> [To do]:
Retype, word for word, every line from the one holding "[00:05:53.01]" through the one holding "[00:05:57.56]" in the entries below, both included, and only those lines.

Entries taken from a collection
•••••

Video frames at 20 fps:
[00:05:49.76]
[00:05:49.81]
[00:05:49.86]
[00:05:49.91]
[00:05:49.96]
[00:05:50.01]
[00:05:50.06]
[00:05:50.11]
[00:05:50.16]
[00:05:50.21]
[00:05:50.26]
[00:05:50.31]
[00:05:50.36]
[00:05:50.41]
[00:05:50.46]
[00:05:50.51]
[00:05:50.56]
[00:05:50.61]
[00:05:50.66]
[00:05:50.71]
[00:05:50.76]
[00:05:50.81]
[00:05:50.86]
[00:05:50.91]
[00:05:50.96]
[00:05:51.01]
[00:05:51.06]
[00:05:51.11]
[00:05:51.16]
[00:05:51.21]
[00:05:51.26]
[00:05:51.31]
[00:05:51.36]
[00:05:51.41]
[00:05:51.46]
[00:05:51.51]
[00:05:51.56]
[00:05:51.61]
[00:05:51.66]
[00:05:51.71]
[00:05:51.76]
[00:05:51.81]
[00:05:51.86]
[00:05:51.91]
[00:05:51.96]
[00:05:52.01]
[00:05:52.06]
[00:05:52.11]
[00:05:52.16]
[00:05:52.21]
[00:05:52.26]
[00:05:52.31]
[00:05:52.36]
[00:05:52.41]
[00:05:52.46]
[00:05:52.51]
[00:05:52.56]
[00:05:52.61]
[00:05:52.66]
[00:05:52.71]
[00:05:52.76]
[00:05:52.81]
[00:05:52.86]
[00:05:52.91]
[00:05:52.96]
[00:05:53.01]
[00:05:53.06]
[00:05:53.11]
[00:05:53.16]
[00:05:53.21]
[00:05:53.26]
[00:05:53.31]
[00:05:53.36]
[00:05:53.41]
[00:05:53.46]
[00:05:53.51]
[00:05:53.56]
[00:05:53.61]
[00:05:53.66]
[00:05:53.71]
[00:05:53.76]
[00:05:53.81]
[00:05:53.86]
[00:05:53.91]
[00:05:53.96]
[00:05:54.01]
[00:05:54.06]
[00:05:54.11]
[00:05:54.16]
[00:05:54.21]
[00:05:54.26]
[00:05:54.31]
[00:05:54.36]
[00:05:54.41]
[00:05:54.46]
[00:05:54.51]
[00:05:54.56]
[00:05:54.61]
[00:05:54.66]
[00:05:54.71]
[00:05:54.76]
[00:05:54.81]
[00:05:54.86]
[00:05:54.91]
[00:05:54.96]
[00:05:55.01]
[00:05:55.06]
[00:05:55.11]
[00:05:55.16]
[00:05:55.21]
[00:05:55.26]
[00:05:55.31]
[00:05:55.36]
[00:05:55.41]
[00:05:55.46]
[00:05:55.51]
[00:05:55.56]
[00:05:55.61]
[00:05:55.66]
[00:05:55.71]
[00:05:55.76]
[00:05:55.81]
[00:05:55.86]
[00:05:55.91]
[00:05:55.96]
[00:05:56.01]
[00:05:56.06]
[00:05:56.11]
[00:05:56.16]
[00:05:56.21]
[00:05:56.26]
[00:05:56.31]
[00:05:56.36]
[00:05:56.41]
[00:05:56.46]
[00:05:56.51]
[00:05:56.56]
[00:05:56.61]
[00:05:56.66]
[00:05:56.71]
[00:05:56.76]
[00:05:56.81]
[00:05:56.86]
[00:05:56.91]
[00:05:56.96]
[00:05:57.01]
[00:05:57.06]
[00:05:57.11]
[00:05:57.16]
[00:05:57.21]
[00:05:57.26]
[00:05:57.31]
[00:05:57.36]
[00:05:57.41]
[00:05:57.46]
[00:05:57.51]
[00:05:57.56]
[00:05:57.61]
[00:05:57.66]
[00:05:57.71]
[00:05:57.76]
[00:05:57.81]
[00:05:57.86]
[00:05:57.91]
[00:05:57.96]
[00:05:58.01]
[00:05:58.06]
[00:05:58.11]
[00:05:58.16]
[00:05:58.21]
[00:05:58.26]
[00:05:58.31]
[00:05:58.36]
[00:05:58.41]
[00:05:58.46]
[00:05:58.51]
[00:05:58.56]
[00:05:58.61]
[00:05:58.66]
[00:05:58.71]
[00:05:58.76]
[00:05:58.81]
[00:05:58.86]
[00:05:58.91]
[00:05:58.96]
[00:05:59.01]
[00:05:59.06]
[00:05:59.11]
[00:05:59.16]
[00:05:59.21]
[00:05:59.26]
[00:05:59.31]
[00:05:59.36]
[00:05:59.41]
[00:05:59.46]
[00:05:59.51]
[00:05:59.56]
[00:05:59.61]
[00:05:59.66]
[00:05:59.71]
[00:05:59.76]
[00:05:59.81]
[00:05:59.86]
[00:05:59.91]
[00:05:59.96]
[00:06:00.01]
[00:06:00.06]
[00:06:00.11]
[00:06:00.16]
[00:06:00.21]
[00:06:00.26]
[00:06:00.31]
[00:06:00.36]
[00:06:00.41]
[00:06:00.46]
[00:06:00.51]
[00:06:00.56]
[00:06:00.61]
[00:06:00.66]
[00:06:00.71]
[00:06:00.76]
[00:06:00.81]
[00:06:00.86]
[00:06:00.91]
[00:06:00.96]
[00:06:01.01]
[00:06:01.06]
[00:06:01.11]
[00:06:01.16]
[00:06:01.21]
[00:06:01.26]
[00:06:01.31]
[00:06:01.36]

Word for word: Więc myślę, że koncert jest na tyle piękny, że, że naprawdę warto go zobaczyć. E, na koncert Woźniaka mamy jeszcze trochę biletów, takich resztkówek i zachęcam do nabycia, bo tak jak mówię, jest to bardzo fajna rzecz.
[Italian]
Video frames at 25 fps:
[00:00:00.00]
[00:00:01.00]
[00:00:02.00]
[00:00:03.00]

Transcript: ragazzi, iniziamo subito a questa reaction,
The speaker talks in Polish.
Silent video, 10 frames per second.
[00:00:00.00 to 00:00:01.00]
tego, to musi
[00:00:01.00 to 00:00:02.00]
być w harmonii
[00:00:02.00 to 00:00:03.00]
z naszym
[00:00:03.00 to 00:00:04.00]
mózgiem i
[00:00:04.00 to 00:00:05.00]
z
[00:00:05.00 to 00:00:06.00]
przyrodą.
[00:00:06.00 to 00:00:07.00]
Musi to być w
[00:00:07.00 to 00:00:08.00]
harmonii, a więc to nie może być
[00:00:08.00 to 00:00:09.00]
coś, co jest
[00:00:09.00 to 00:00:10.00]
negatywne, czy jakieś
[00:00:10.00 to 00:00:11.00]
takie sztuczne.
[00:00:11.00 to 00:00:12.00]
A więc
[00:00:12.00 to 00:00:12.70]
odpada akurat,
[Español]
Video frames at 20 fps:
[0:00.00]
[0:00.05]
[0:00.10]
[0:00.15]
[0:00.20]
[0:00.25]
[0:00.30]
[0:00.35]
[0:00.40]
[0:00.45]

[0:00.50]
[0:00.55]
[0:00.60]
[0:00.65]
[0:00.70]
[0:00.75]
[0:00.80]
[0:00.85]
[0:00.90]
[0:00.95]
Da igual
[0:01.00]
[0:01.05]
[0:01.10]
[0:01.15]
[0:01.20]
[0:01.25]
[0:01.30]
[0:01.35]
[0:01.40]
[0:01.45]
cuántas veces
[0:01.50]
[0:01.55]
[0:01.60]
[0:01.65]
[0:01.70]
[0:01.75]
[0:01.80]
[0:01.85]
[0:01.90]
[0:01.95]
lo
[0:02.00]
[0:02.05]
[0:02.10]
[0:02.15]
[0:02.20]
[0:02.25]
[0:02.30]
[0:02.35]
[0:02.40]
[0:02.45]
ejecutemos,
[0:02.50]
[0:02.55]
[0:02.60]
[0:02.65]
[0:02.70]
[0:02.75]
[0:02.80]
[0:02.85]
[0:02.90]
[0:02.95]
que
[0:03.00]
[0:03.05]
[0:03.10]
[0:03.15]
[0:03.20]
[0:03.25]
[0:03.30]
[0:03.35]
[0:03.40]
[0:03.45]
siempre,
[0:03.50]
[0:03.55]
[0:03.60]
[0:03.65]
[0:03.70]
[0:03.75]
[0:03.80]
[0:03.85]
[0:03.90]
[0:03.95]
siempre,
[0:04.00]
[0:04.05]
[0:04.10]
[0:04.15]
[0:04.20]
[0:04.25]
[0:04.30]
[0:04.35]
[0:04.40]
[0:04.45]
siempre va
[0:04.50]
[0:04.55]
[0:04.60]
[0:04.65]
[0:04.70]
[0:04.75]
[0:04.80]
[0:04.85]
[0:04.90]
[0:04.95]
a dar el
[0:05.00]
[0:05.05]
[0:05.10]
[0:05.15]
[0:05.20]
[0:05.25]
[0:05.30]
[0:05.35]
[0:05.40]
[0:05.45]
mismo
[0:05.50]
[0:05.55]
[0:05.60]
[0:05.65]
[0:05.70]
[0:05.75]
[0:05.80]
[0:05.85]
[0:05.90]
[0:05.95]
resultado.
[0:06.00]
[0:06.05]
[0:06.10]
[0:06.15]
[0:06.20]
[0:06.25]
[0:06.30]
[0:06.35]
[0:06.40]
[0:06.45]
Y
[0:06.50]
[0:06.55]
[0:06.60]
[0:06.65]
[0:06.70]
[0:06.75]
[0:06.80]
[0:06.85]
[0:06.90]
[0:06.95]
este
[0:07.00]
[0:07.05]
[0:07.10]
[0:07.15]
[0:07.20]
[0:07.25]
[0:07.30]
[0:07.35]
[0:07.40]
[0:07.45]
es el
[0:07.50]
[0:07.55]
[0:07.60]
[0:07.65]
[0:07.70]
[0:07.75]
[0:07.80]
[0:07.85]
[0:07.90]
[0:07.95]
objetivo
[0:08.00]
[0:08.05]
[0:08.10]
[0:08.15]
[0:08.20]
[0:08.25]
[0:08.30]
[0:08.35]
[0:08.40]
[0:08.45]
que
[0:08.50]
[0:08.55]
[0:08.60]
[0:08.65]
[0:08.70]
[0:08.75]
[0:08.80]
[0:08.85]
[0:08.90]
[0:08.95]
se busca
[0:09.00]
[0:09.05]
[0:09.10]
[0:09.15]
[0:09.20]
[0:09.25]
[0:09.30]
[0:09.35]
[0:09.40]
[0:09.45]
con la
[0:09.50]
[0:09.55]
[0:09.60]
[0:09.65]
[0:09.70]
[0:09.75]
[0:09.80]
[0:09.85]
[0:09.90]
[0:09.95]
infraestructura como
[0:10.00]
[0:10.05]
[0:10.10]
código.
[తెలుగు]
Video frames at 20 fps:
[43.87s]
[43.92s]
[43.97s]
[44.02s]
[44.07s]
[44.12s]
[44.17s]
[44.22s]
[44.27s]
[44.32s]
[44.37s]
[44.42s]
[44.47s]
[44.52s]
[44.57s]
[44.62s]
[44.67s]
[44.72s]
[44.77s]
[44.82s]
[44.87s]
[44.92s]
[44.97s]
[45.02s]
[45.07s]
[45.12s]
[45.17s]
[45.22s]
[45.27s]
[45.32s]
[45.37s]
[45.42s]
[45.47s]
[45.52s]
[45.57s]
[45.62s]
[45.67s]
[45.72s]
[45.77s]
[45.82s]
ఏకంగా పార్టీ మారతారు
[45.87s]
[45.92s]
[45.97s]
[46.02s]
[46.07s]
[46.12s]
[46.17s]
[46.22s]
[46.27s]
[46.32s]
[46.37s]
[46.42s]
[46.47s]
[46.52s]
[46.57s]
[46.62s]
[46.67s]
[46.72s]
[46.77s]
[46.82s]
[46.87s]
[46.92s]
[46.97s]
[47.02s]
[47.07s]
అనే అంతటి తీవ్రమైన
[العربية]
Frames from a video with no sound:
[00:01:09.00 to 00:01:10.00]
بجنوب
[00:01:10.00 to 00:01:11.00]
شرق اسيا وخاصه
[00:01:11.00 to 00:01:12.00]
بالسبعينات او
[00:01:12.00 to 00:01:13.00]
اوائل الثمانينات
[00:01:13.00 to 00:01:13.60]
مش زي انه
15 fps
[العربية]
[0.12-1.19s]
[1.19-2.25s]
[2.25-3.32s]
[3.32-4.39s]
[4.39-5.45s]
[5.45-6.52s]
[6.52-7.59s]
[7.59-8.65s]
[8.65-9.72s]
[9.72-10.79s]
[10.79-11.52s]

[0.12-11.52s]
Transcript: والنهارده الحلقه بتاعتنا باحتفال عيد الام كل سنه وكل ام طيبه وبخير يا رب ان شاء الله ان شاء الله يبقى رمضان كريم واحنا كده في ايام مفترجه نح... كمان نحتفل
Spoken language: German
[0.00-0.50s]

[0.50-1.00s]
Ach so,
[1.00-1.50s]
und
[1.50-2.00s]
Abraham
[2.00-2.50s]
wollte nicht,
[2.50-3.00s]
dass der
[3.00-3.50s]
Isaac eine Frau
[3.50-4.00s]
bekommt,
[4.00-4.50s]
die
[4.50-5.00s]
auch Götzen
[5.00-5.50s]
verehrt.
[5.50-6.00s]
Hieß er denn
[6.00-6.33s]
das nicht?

•••••

> [Answer to the exercise]:
[00:05:53.01]
[00:05:53.06]
[00:05:53.11]
[00:05:53.16]
[00:05:53.21]
[00:05:53.26]
[00:05:53.31]
[00:05:53.36]
[00:05:53.41]
[00:05:53.46]
[00:05:53.51]
[00:05:53.56]
[00:05:53.61]
[00:05:53.66]
[00:05:53.71]
[00:05:53.76]
[00:05:53.81]
[00:05:53.86]
[00:05:53.91]
[00:05:53.96]
[00:05:54.01]
[00:05:54.06]
[00:05:54.11]
[00:05:54.16]
[00:05:54.21]
[00:05:54.26]
[00:05:54.31]
[00:05:54.36]
[00:05:54.41]
[00:05:54.46]
[00:05:54.51]
[00:05:54.56]
[00:05:54.61]
[00:05:54.66]
[00:05:54.71]
[00:05:54.76]
[00:05:54.81]
[00:05:54.86]
[00:05:54.91]
[00:05:54.96]
[00:05:55.01]
[00:05:55.06]
[00:05:55.11]
[00:05:55.16]
[00:05:55.21]
[00:05:55.26]
[00:05:55.31]
[00:05:55.36]
[00:05:55.41]
[00:05:55.46]
[00:05:55.51]
[00:05:55.56]
[00:05:55.61]
[00:05:55.66]
[00:05:55.71]
[00:05:55.76]
[00:05:55.81]
[00:05:55.86]
[00:05:55.91]
[00:05:55.96]
[00:05:56.01]
[00:05:56.06]
[00:05:56.11]
[00:05:56.16]
[00:05:56.21]
[00:05:56.26]
[00:05:56.31]
[00:05:56.36]
[00:05:56.41]
[00:05:56.46]
[00:05:56.51]
[00:05:56.56]
[00:05:56.61]
[00:05:56.66]
[00:05:56.71]
[00:05:56.76]
[00:05:56.81]
[00:05:56.86]
[00:05:56.91]
[00:05:56.96]
[00:05:57.01]
[00:05:57.06]
[00:05:57.11]
[00:05:57.16]
[00:05:57.21]
[00:05:57.26]
[00:05:57.31]
[00:05:57.36]
[00:05:57.41]
[00:05:57.46]
[00:05:57.51]
[00:05:57.56]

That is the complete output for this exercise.